Zwar stabilisierten sich die Lieferketten aus China und Asien und es werde von dort eine weitere Verbesserung erwartet. Zugleich komme es aber zu starken Einschränkungen der europäischen Lieferketten. Österreichische Firmen haben ganz besonders im so schwer betroffenen Italien intensive Zuliefer- und Kundenbeziehungen. Die SPÖ forderte am Freitag ein Steuermoratorium für Firmen und umfangreiche Maßnahmen vor allem für Kleinst- und Kleinbetriebe gefordert.
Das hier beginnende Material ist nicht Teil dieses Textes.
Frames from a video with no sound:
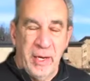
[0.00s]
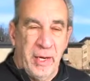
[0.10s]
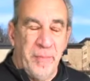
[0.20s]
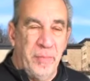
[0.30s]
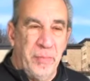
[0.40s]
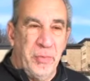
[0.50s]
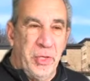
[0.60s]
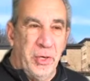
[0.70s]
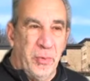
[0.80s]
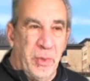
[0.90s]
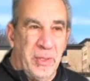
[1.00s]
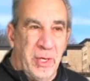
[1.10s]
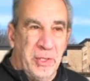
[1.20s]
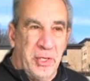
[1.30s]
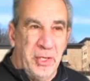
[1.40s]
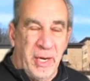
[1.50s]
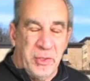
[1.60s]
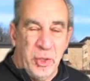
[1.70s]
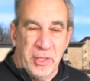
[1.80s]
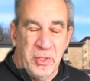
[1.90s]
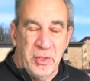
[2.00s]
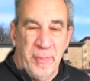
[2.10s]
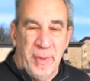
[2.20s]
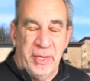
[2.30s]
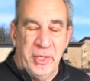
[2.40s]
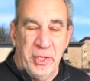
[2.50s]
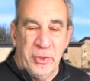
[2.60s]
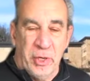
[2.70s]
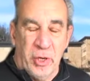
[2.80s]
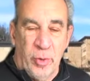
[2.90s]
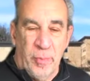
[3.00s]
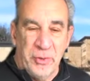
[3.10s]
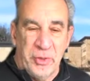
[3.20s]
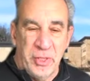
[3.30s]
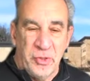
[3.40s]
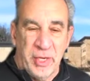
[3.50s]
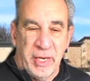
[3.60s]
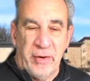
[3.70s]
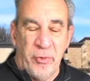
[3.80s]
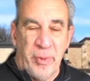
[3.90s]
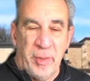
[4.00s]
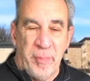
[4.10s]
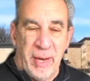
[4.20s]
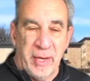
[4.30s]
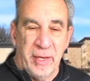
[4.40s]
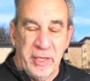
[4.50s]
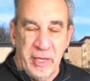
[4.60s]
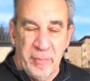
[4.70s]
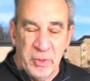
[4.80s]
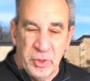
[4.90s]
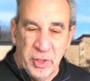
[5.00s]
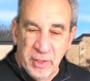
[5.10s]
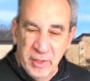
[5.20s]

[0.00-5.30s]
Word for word: Um, you know, Hunty and I talked about a year ago about this to get everybody back on campus.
Nationalratsitzung am Wochenende möglich

Die von der Bundesregierung präsentierten Restriktionen dürften eine neue gesetzliche Grundlage brauchen. Dem Vernehmen nach ist das vor allem bei den Beschränkungen im Handel, möglicherweise auch wegen der verkürzten Öffnungszeiten in der Gastronomie nötig. National- und Bundesrat werden daher vermutlich am Wochenende zusammentreten. Fix ist das noch nicht. Die Entscheidung fällt nach Informationen von ORF.at aber noch am Freitag bei einer Sonderpräsidiale beider Parlamentskammern.

Sind tatsächlich rechtliche Änderungen nötig, muss es sehr flott gehen, will die Regierung die geplanten Einschränkungen tatsächlich schon am Montag in Kraft setzen. Benötigt werden zwei Sitzungen des Nationalrats und eine des Bundesrats, die Bestätigung durch den Bundespräsidenten und die Kundmachung im Bundesgesetzblatt. Bei Verkürzung aller Fristen könnte man die neuen gesetzlichen Regelungen tatsächlich sehr rasch etablieren.

Technisch dürfte den Sitzungen nichts im Weg stehen. Dem Vernehmen nach könnten die Tagungen schon mit der neuen Sitzordnung, die sich quer durch das Ersatzquartier verteilt, durchgeführt werden. Im Plenarsaal selbst werden rund 100 Abgeordnete Platz nehmen können. Der Rest wird auf die Galerie, im kleinen Redoutensaal und im Dachfoyer in der Hofburg verteilt.